> _What to do_:
Retype the entries exactly, but skip the pictures.

[Saved entries]

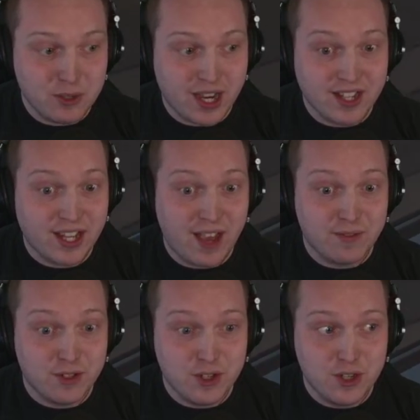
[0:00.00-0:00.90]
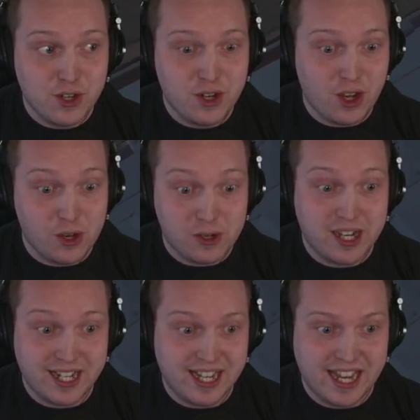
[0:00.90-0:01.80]
You guys have no
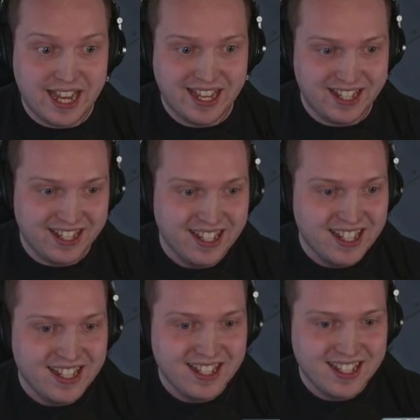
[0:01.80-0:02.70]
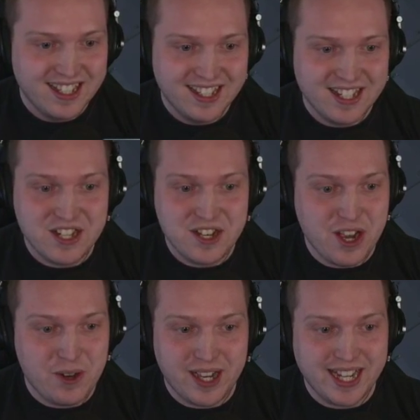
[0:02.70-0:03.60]
idea.
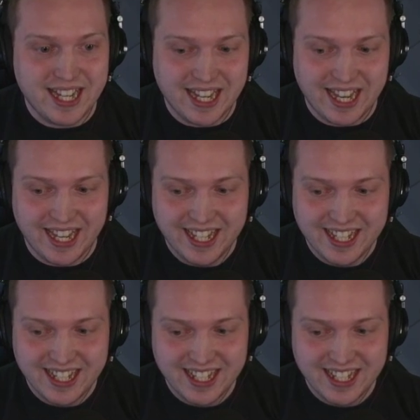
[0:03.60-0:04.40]
No idea.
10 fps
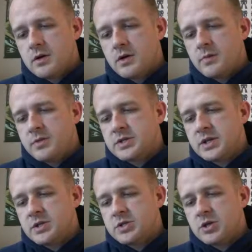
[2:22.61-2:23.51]

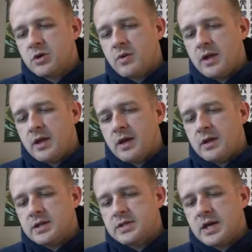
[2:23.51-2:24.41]
100% sure why they
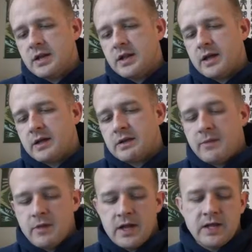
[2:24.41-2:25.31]
decided,
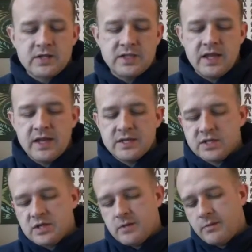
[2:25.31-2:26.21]
I could see that as
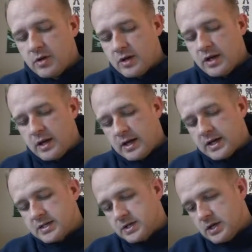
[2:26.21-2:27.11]
just an ability, I
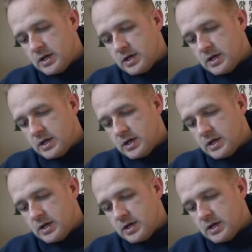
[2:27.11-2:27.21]
guess.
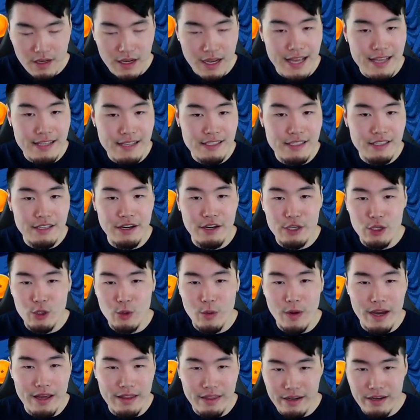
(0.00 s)
S D R U
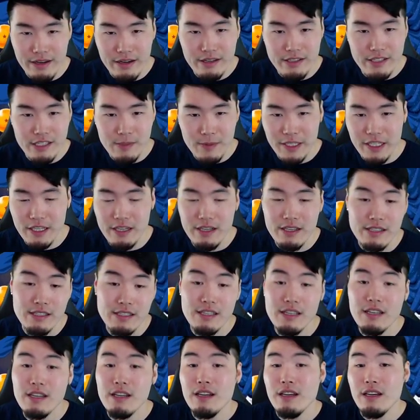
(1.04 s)
I there just because
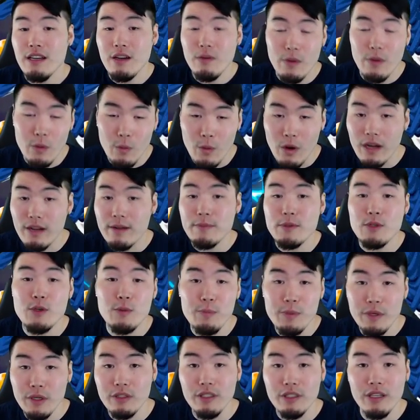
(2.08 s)
we want him to
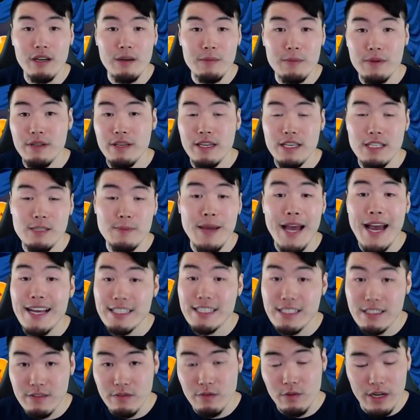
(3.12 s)
build up his
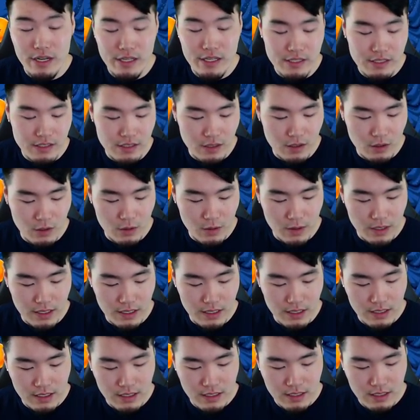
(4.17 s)
passive, right? So
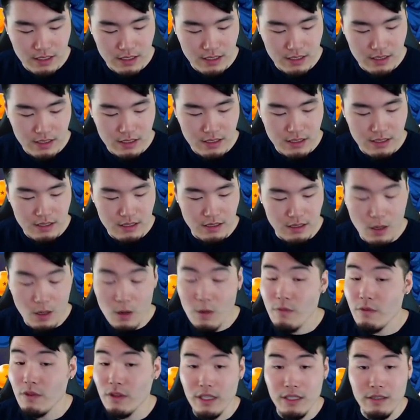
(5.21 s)
uh,
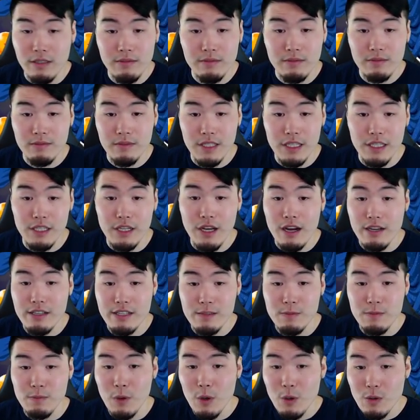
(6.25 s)
hopefully he
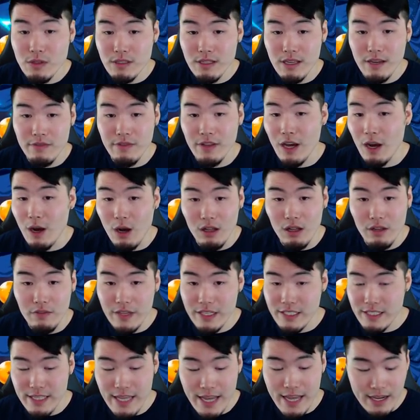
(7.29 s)
dodges most, if not all of
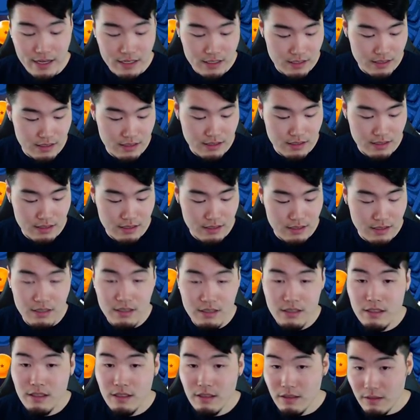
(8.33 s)
these attacks.
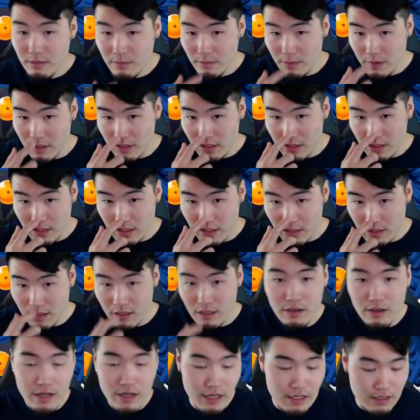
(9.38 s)
But uh,
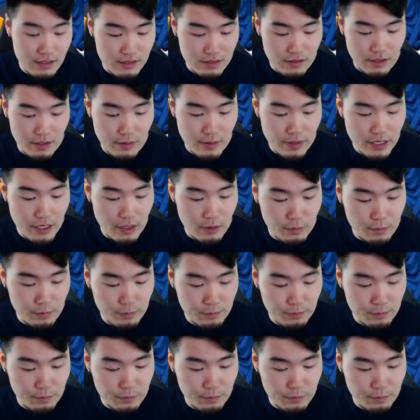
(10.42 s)
alright, so here we go.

> _Output of the exercise_:
[0:00.00-0:00.90]
[0:00.90-0:01.80]
You guys have no
[0:01.80-0:02.70]
[0:02.70-0:03.60]
idea.
[0:03.60-0:04.40]
No idea.
10 fps
[2:22.61-2:23.51]

[2:23.51-2:24.41]
100% sure why they
[2:24.41-2:25.31]
decided,
[2:25.31-2:26.21]
I could see that as
[2:26.21-2:27.11]
just an ability, I
[2:27.11-2:27.21]
guess.
(0.00 s)
S D R U
(1.04 s)
I there just because
(2.08 s)
we want him to
(3.12 s)
build up his
(4.17 s)
passive, right? So
(5.21 s)
uh,
(6.25 s)
hopefully he
(7.29 s)
dodges most, if not all of
(8.33 s)
these attacks.
(9.38 s)
But uh,
(10.42 s)
alright, so here we go.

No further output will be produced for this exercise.